◆ What you will do
The records below must be reproduced in full and without error.

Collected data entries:
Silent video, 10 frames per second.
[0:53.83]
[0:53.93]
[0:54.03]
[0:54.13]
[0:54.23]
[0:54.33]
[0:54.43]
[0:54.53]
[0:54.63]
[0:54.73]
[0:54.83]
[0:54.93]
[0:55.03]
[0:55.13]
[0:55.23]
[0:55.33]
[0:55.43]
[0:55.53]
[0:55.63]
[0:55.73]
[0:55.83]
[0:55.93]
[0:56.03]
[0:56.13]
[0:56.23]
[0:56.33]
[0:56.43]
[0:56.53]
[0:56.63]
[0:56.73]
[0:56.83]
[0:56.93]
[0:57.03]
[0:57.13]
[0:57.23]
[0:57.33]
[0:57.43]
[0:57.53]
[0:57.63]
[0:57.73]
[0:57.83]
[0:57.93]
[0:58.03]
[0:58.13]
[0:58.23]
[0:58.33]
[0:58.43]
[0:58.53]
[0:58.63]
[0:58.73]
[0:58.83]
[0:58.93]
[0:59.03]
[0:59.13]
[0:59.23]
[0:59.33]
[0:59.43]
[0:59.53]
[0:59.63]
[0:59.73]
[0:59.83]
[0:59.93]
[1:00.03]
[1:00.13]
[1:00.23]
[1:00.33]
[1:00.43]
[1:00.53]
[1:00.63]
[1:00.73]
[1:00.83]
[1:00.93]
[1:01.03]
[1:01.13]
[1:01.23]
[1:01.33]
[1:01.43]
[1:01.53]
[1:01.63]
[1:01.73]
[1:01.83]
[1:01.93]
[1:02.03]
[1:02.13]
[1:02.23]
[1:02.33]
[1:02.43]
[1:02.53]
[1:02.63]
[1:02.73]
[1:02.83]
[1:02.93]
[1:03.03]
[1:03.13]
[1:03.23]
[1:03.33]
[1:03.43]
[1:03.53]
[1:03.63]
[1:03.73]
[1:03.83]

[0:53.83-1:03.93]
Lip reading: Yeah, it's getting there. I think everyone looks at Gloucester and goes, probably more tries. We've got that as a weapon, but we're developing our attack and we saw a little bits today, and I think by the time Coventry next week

◆ Task output
Silent video, 10 frames per second.
[0:53.83]
[0:53.93]
[0:54.03]
[0:54.13]
[0:54.23]
[0:54.33]
[0:54.43]
[0:54.53]
[0:54.63]
[0:54.73]
[0:54.83]
[0:54.93]
[0:55.03]
[0:55.13]
[0:55.23]
[0:55.33]
[0:55.43]
[0:55.53]
[0:55.63]
[0:55.73]
[0:55.83]
[0:55.93]
[0:56.03]
[0:56.13]
[0:56.23]
[0:56.33]
[0:56.43]
[0:56.53]
[0:56.63]
[0:56.73]
[0:56.83]
[0:56.93]
[0:57.03]
[0:57.13]
[0:57.23]
[0:57.33]
[0:57.43]
[0:57.53]
[0:57.63]
[0:57.73]
[0:57.83]
[0:57.93]
[0:58.03]
[0:58.13]
[0:58.23]
[0:58.33]
[0:58.43]
[0:58.53]
[0:58.63]
[0:58.73]
[0:58.83]
[0:58.93]
[0:59.03]
[0:59.13]
[0:59.23]
[0:59.33]
[0:59.43]
[0:59.53]
[0:59.63]
[0:59.73]
[0:59.83]
[0:59.93]
[1:00.03]
[1:00.13]
[1:00.23]
[1:00.33]
[1:00.43]
[1:00.53]
[1:00.63]
[1:00.73]
[1:00.83]
[1:00.93]
[1:01.03]
[1:01.13]
[1:01.23]
[1:01.33]
[1:01.43]
[1:01.53]
[1:01.63]
[1:01.73]
[1:01.83]
[1:01.93]
[1:02.03]
[1:02.13]
[1:02.23]
[1:02.33]
[1:02.43]
[1:02.53]
[1:02.63]
[1:02.73]
[1:02.83]
[1:02.93]
[1:03.03]
[1:03.13]
[1:03.23]
[1:03.33]
[1:03.43]
[1:03.53]
[1:03.63]
[1:03.73]
[1:03.83]

[0:53.83-1:03.93]
Lip reading: Yeah, it's getting there. I think everyone looks at Gloucester and goes, probably more tries. We've got that as a weapon, but we're developing our attack and we saw a little bits today, and I think by the time Coventry next week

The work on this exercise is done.